• [YOUR ASSIGNMENT] Repeat exactly the lines that run from the one containing "[20:24.61-20:25.51]" to the end of the data, and leave out all others.

• [PROVIDED RECORDS]
□ □ □
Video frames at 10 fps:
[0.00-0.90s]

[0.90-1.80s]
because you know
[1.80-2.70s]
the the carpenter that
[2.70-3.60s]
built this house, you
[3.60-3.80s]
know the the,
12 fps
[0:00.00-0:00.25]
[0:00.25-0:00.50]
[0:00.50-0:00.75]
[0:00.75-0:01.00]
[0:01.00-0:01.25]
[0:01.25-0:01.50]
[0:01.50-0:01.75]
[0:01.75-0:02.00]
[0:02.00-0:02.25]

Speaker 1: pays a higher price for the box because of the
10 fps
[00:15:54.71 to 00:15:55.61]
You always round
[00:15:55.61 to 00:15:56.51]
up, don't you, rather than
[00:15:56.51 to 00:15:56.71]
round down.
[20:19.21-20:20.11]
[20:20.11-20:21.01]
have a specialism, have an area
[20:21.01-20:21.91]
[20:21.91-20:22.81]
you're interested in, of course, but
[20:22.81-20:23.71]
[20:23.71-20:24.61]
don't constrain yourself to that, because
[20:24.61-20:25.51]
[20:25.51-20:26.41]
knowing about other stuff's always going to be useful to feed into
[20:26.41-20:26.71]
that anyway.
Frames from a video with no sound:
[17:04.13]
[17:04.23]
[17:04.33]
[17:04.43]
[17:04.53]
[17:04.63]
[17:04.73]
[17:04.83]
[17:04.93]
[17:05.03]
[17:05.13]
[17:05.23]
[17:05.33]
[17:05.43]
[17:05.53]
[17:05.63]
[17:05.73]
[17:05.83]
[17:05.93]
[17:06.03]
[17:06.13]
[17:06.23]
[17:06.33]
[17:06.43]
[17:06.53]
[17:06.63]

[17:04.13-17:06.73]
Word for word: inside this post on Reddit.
□ □ □
• [EXERCISE RESULT]
[20:24.61-20:25.51]
[20:25.51-20:26.41]
knowing about other stuff's always going to be useful to feed into
[20:26.41-20:26.71]
that anyway.
Frames from a video with no sound:
[17:04.13]
[17:04.23]
[17:04.33]
[17:04.43]
[17:04.53]
[17:04.63]
[17:04.73]
[17:04.83]
[17:04.93]
[17:05.03]
[17:05.13]
[17:05.23]
[17:05.33]
[17:05.43]
[17:05.53]
[17:05.63]
[17:05.73]
[17:05.83]
[17:05.93]
[17:06.03]
[17:06.13]
[17:06.23]
[17:06.33]
[17:06.43]
[17:06.53]
[17:06.63]

[17:04.13-17:06.73]
Word for word: inside this post on Reddit.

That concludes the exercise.